His current focus at the University of Waterloo is expanding its lead in innovation, building on Waterloo’s long-standing and emerging strengths in co-operative education, research, entrepreneurship and equity.
In 2015 President Hamdullahpur was appointed chair of the new Leadership Council for Digital Infrastructure, an ambitious initiative to build a world leading digital infrastructure ecosystem for Canada. He is also proud to have been one of ten global university presidents appointed to the United Nation’s HeforShe Impact 10x10x10 campaign to engage boys and men in the cause of gender equity.
The President continues to serve in many roles on committees and boards including as Chair of the Waterloo Global Science Initiative since 2016, an active member of the Sorbonne Université Strategic Orientation Committee since 2014, and as a member of the King Abdulaziz University International Advisory Board since 2017.
In acknowledgement of President Hamdullahpur’s leadership in education and innovation, he was awarded the Queen Elizabeth II Diamond Jubilee Medal in January 2013.
As the Director of Velocity, Jay advocates for entrepreneurship and provides guidance to startups to help them build successful businesses. Jay is passionate about enabling all contributors of the Waterloo-Toronto start-up ecosystem to punch above the region’s collective weight. Jay began his entrepreneurship journey 12 years ago at the University of Waterloo while pursuing a degree in Mechatronics Engineering. During his studies, he co-founded BufferBox, which was ultimately acquired by Google, where Jay worked for 3.5 years before joining Velocity.
Donna is Co-Founder and COO at Kiite. After graduating from the University of Toronto with an Honours degree specializing in Archaeology, she spent a decade optimizing customer experiences and business operations in both the nonprofit and ICT sectors. As a dynamic and analytical leader, she has owned a wide array of functions — from customer development and retention, to recruiting and compliance. With her first novel due to be published in 2018, Donna is an author and STEAM evangelist with today’s youth. She invests in helping women educated in non-technology related fields find success in Canada’s growing ICT sector.
Stephen M. Watt
Stephen M. Watt is Dean of the Faculty of Mathematics and Professor in the David R. Cheriton School of Computer Science at the University of Waterloo. He previously held the title of Distinguished University Professor at Western University, where he served for periods as Chair of the Department of Computer Science and Director of the Ontario Research Centre for Computer Algebra. Prior to this, he held positions at the IBM T.J. Watson Research Center in Yorktown Heights (USA) and INRIA and the University of Nice (France).
Professor Watt’s areas of research include algorithms and systems for computer algebra, programming languages and compilers, mathematical handwriting recognition and document analysis.

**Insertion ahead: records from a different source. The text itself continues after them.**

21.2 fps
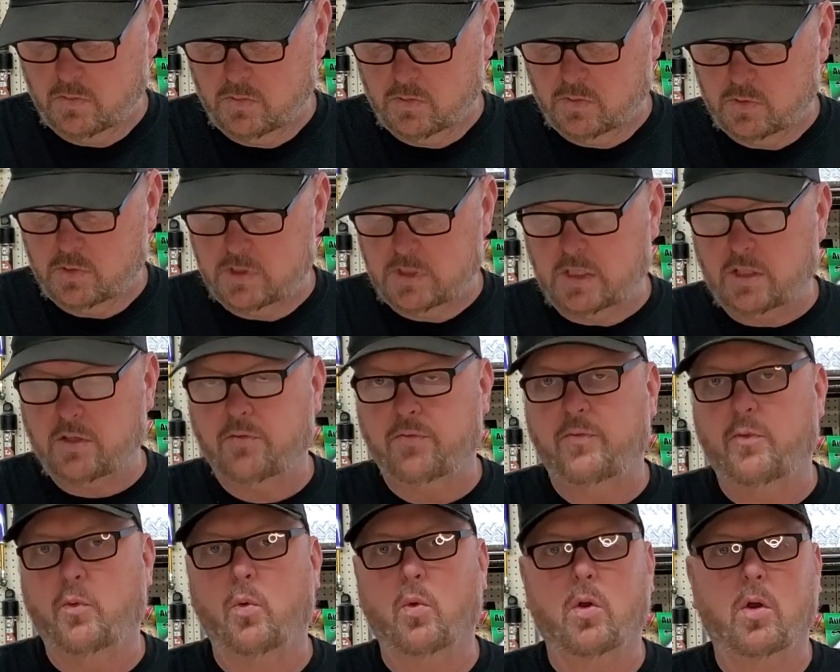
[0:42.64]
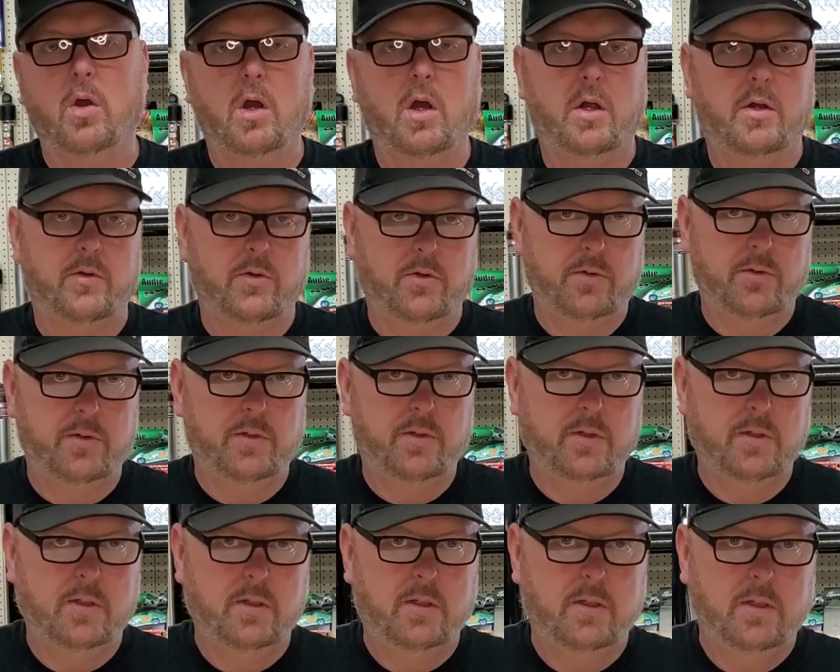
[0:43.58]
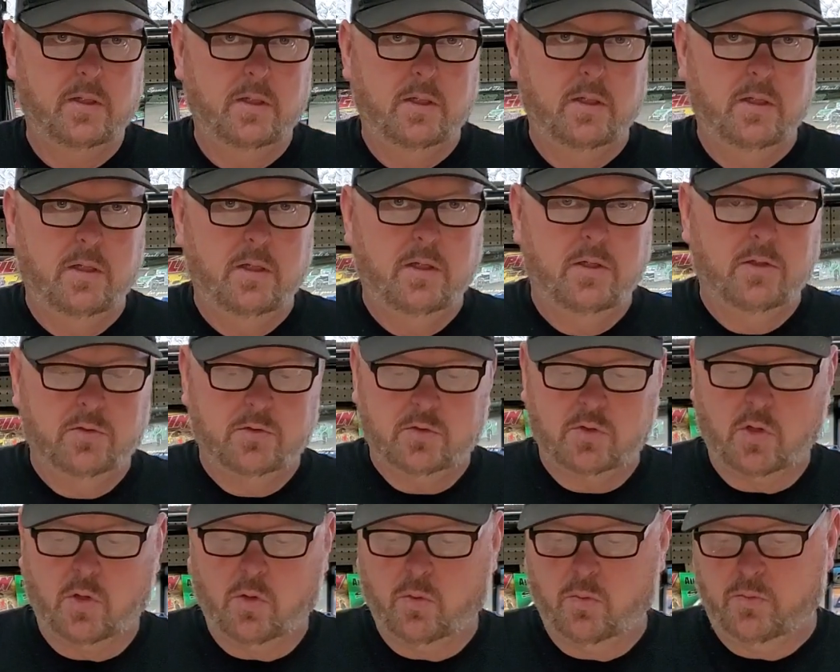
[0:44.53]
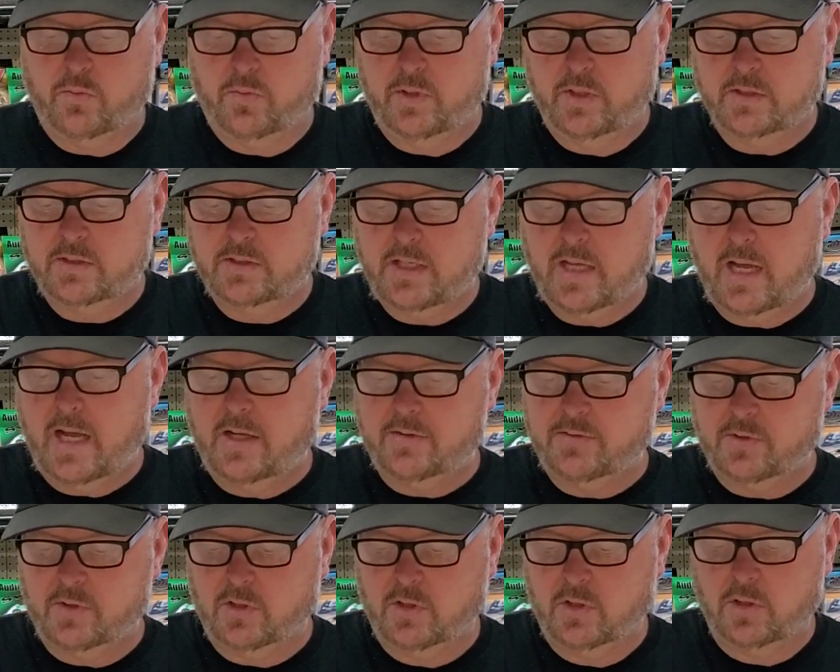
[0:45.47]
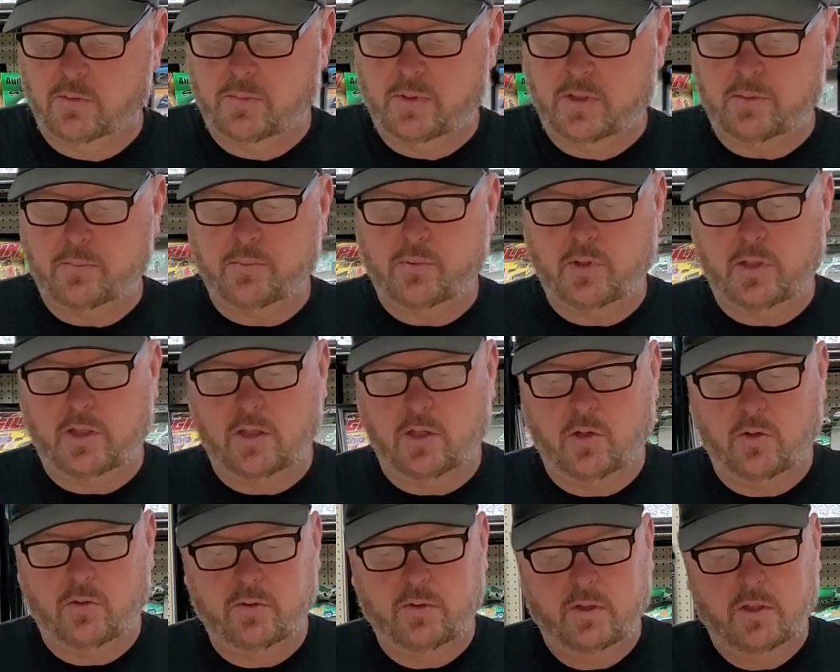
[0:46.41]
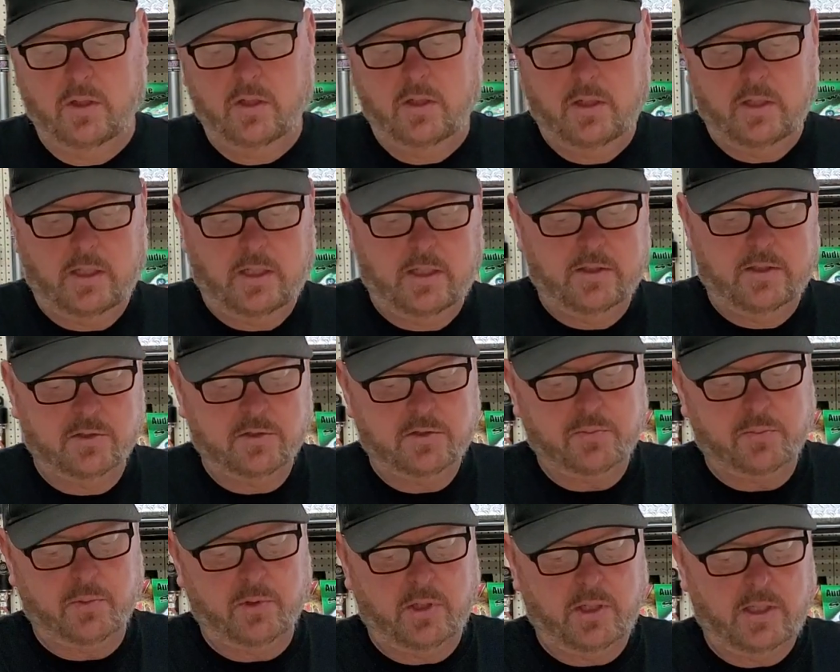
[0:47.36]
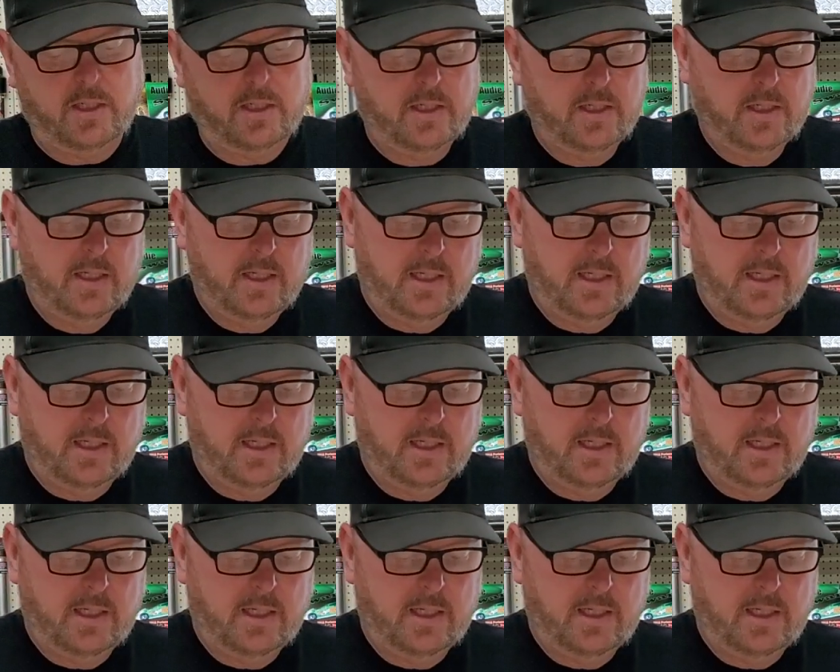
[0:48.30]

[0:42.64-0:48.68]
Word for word: 6,400. So this has a little bit of preload in the spring.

He was one of the original authors of the Maple and Axiom computer algebra systems, principal architect of the Aldor programming language and its compiler at IBM Research, and is co-author of the MathML and InkML W3C standards.
Watt was a co-founder of Maplesoft in 1988 and served on its board of directors from 1998 to 2009. He served on the board of directors of the Descartes Systems Group (TSE:DSG, NASDAQ:DSGX) from 2001 to 2015, including two periods as Board Chair. He currently serves on the boards of the Numerical Algorithms Group Ltd. and of the McMichael Canadian Art Foundation.
Professor Watt is the recipient of numerous distinctions, including Doctor honoris causa from the University of the West (Romania), the J.W. Graham Medal in Computing and Innovation (Waterloo) and the Outstanding Innovation Award (IBM).